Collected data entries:

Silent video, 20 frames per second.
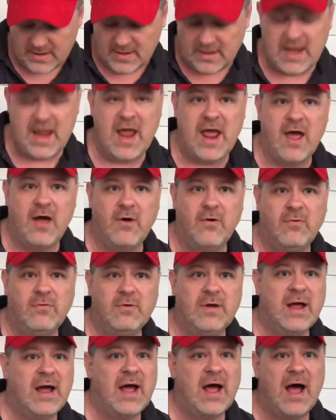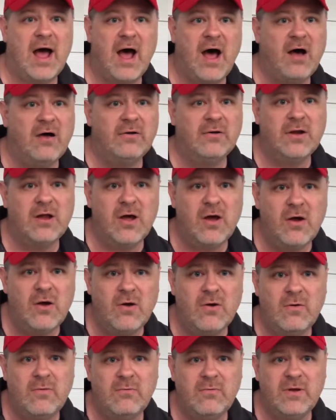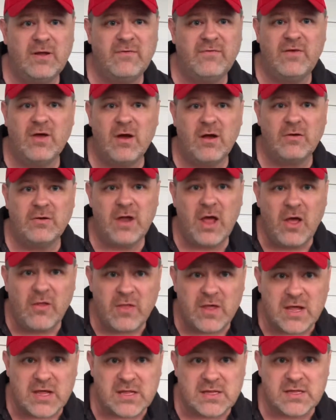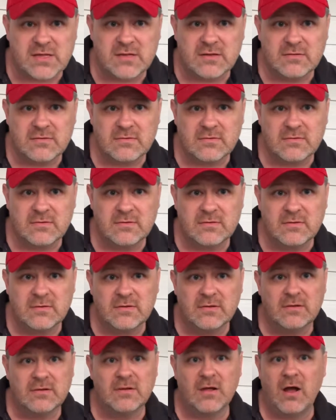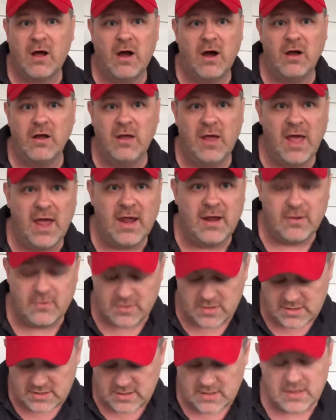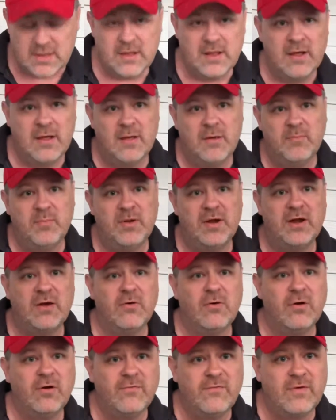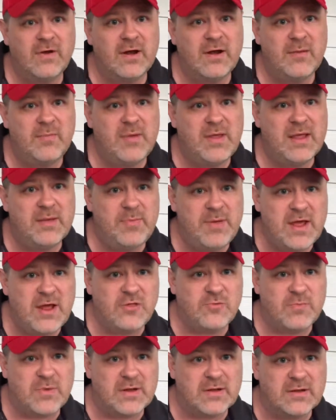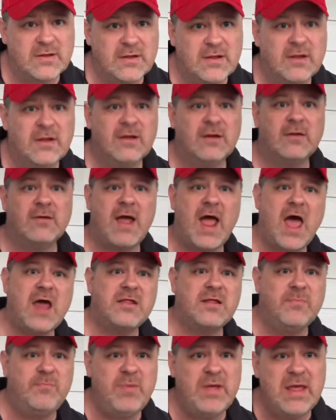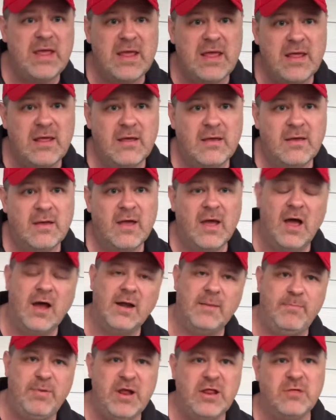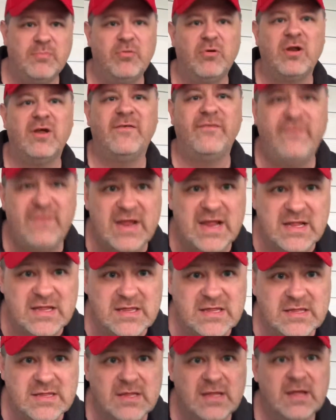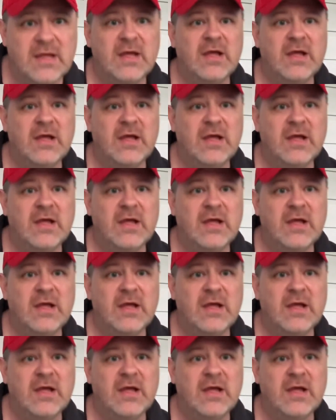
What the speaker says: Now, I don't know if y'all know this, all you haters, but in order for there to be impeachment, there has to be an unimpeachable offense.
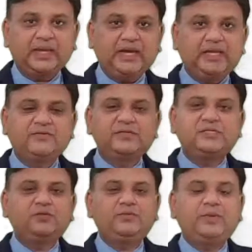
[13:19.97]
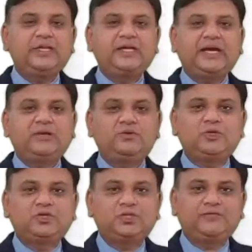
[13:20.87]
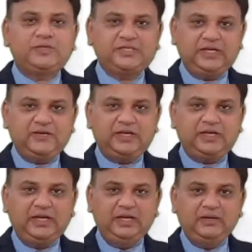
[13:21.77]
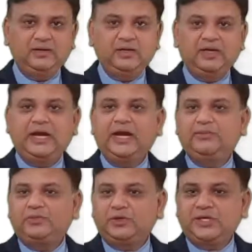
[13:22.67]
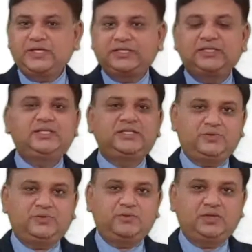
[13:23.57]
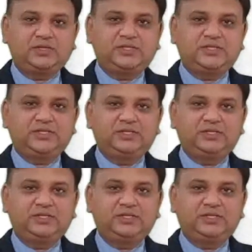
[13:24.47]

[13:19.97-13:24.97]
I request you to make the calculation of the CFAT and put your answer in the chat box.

» **What is being asked**: Write the data out again exactly, but without its images.

» **Worked solution**:
Silent video, 20 frames per second.
What the speaker says: Now, I don't know if y'all know this, all you haters, but in order for there to be impeachment, there has to be an unimpeachable offense.
[13:19.97]
[13:20.87]
[13:21.77]
[13:22.67]
[13:23.57]
[13:24.47]

[13:19.97-13:24.97]
I request you to make the calculation of the CFAT and put your answer in the chat box.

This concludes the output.